規則正しい足音で近寄ってきたそいつから、ジャケットを受け取り、俺はソファーを勧めた。
「コーヒー、飲むか?」
「---貰おうか。」
ドリッパーの埃を払い、冷蔵庫を覗く。有り難いことに一回分だけ残っていた豆をミルに放り込む。
場末の部屋に不似合いな優雅な香りが立ち上る---。
そいつは、埃っぽいソファーを軽く手で払って、腰を降ろした。乱雑な室内をさっ---と眺めて、ポツリ---と言った。
「なんにも無いんだな。」
「生憎と貧乏暮らしでね。探偵なんざ儲からねぇ---。」
それなりにキレイなマグカップを見つけて、コーヒーを七分ばかり注いで手渡した。綺麗な白い指が手に触れて、一瞬、ドキリとした。
そいつは、コーヒーの香りを吸い込み、一口啜って、ふぅ---と小さな息をついた。
「D.C にも探偵は山ほどいるだろうに---。で、何を探すんだ?---女か?--猫なら、その辺に山ほどいるぜ?」
俺の投げやりな台詞に、そいつはくすっ---と笑った。
「探し物じゃない---。」
「あ?」
そいつの目がキラリと光った。懐に入れた手が、一枚の写真を取り出し、俺の前に置いた。
「標的は、この男だ。」
「あんた---。」
俺は、まじまじとそいつの顔を見た。整った細面の顔立ち、いくらか頬が色づいているのは、コーヒーで温まったからだろう。長い睫毛に縁取られた、銀縁の眼鏡の奥の切れ長の2つの眼---何かが俺の郷愁を掻き立てる。あいつに似ている---とふと思った。

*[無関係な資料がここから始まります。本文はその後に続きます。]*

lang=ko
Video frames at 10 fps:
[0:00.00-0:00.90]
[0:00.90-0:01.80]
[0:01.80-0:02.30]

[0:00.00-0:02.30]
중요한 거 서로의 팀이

そいつもやはり、じっと俺を見ていたことに気付いたのは、ややしばらくしてからだった。
「報酬は、2倍出す。」
俺は息を呑んだ。写真の男には見覚えがあった。それは---
「彼は、ならず者に私を襲わせた。君とのルールを破った。殺る理由は十分だろう。」
そいつは、サイモンは真剣な眼差しに口元に小さく笑みを浮かべて言った。
「君はフリーだろう、『J』。」
俺は言葉を失った。生真面目そうなお役人が、どこから嗅ぎ付けてきたんだ---。俺の顔の僅な変化に気付いたらしく、サイモンは付け加えた。
「私の知り合いには、そういう部署に所属しているのもいてね---。」
CIA ---か。俺は口のなかで呟いた。俺が気紛れに助けた「お嬢さん」はとんでもない代物だったわけだ。
「だが、あんたとは初対面だ。信用できねぇな。」
俺は、ニ本目の煙草に火を点けた。窓の向こうのネオンが、サイモンの眼鏡に反射して揺れていた。

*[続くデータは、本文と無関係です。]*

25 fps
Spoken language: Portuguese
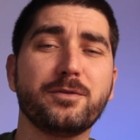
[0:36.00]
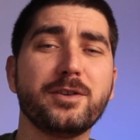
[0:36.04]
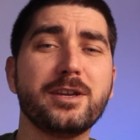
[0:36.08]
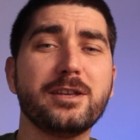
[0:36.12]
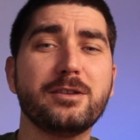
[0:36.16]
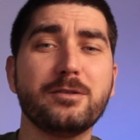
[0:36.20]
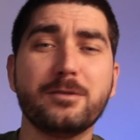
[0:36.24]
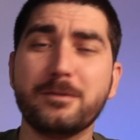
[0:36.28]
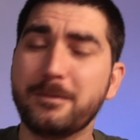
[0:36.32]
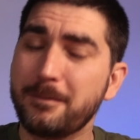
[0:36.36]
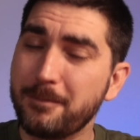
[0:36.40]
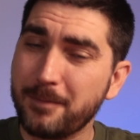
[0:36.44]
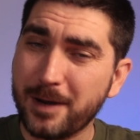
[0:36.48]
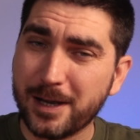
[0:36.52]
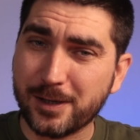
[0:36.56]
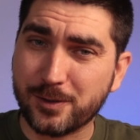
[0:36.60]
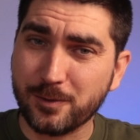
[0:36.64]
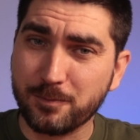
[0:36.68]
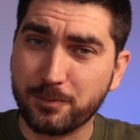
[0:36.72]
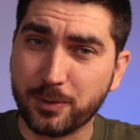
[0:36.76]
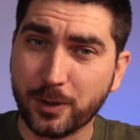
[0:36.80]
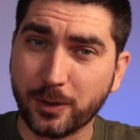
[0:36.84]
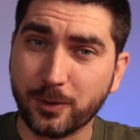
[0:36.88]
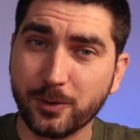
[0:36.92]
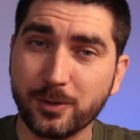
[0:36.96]
vídeo, mais
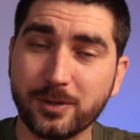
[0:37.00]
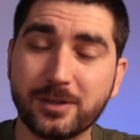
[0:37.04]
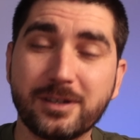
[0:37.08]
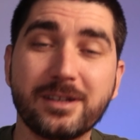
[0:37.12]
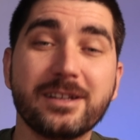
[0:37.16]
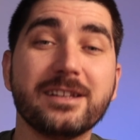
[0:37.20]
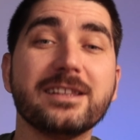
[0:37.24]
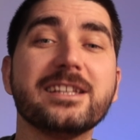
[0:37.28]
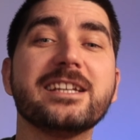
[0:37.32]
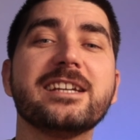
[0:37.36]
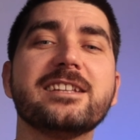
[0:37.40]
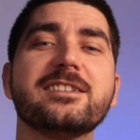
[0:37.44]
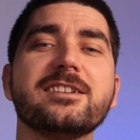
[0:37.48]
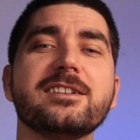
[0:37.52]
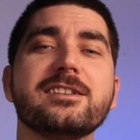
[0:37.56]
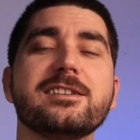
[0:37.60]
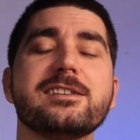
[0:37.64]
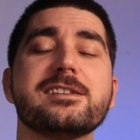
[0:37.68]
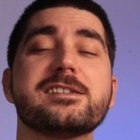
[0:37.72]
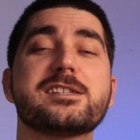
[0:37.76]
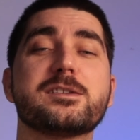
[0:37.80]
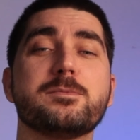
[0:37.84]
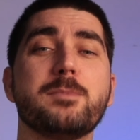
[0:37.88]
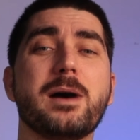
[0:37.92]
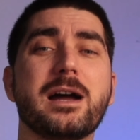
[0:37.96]
um produto Lidl
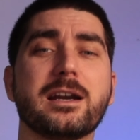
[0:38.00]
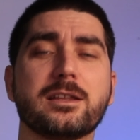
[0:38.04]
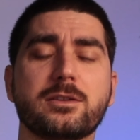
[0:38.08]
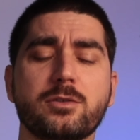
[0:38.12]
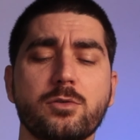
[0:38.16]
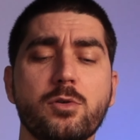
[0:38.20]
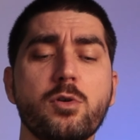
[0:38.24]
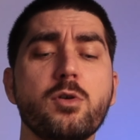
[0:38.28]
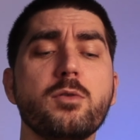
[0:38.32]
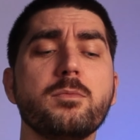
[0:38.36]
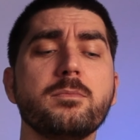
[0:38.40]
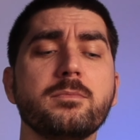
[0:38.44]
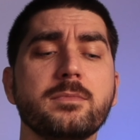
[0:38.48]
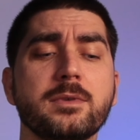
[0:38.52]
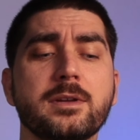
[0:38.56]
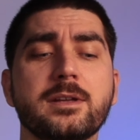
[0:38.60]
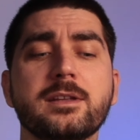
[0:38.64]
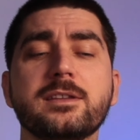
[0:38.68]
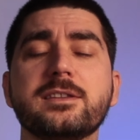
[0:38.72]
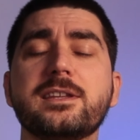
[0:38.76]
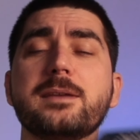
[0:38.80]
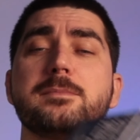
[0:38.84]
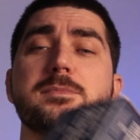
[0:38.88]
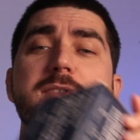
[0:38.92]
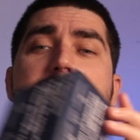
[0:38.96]
Smart Home.
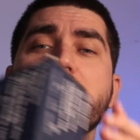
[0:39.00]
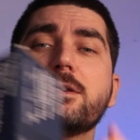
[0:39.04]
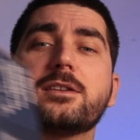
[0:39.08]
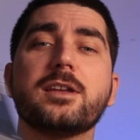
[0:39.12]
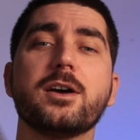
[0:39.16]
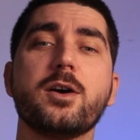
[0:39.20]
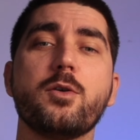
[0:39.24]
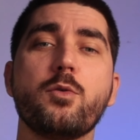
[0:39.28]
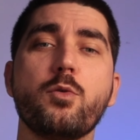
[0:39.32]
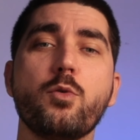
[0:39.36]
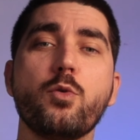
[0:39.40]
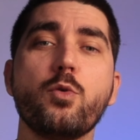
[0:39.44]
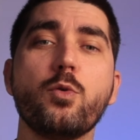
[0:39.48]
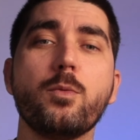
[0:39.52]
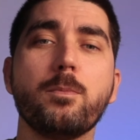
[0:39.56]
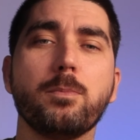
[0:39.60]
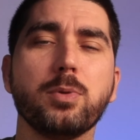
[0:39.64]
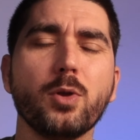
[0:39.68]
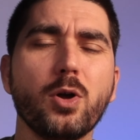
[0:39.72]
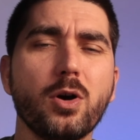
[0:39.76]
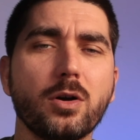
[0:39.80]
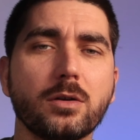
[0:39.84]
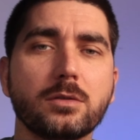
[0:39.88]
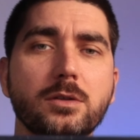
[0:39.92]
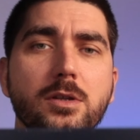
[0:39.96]
Temos então o
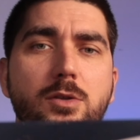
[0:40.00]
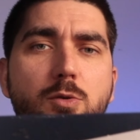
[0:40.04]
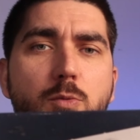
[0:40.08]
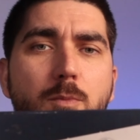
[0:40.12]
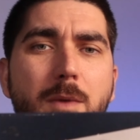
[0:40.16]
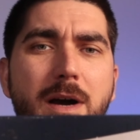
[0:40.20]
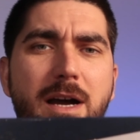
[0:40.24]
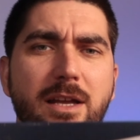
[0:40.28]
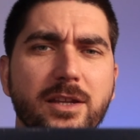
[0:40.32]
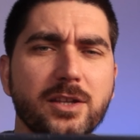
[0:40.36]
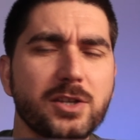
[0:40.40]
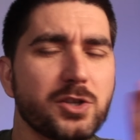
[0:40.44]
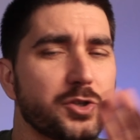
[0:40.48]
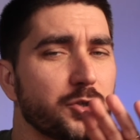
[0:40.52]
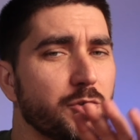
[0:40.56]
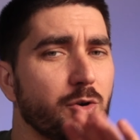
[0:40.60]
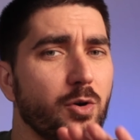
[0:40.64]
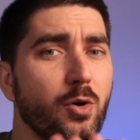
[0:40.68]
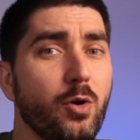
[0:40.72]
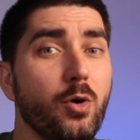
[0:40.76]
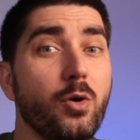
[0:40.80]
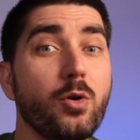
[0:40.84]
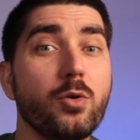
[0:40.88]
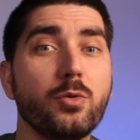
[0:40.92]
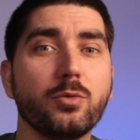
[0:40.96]
bloco de tomadas
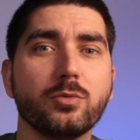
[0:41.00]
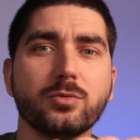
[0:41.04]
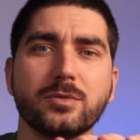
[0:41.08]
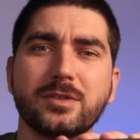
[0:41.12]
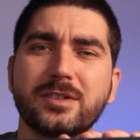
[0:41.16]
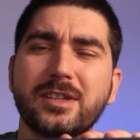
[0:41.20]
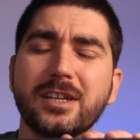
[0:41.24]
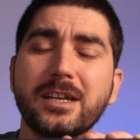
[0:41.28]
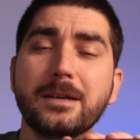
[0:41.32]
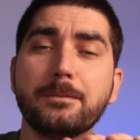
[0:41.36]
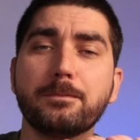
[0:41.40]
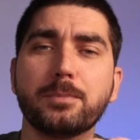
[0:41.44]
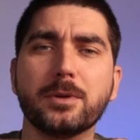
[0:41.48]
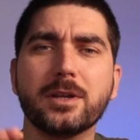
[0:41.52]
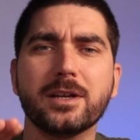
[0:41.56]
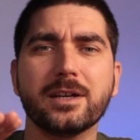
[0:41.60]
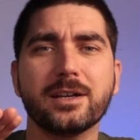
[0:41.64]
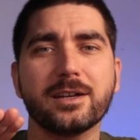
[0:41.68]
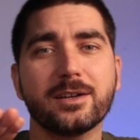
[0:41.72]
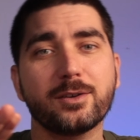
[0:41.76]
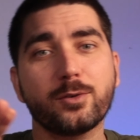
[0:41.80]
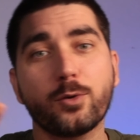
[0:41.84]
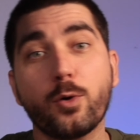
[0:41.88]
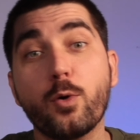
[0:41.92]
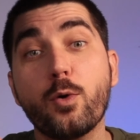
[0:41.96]
ou tripla
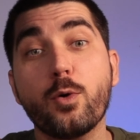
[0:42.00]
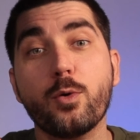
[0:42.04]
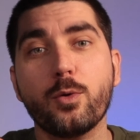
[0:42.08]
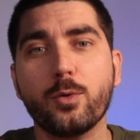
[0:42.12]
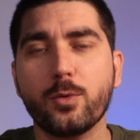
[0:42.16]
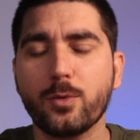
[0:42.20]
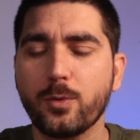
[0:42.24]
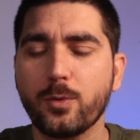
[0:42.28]
com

「初対面ではないと思うが---どうすれば、信用してもらえる?『J』。前払いで報酬は支払うが---」
そいつは、懐から小切手を出し、さらさらと何か書き込んで、す---と俺の前に出した。
「金額は好きに書き込んでくれ。スイス銀行だ。足はつかない。」
どこかの漫画じゃあるまいし---。俺は動揺していた。ヤツは、写真の男は、既に殺るつもりだったから、問題はないが---、この白い手を犯罪(血)に染めたくは無い---と何故か思った。
俺は突拍子も無いことを思いついた。どうかしている---と思いながら、いや確かに、どうかしていた。
「報酬は後でいい。」
俺は、ごくり---と唾を呑んだ。
「あんたを抱きたい。---保証金がわりだ。」
強姦(レイプ)されかかった後だ。さすがに断る---断るはずだ、と俺は思っていた。断ってくれ---と。
だが、そいつは、サイモンは、目をしばたたかせ、じっと俺を見つめてから、ふ---と目を伏せて、掠れた声で囁いた。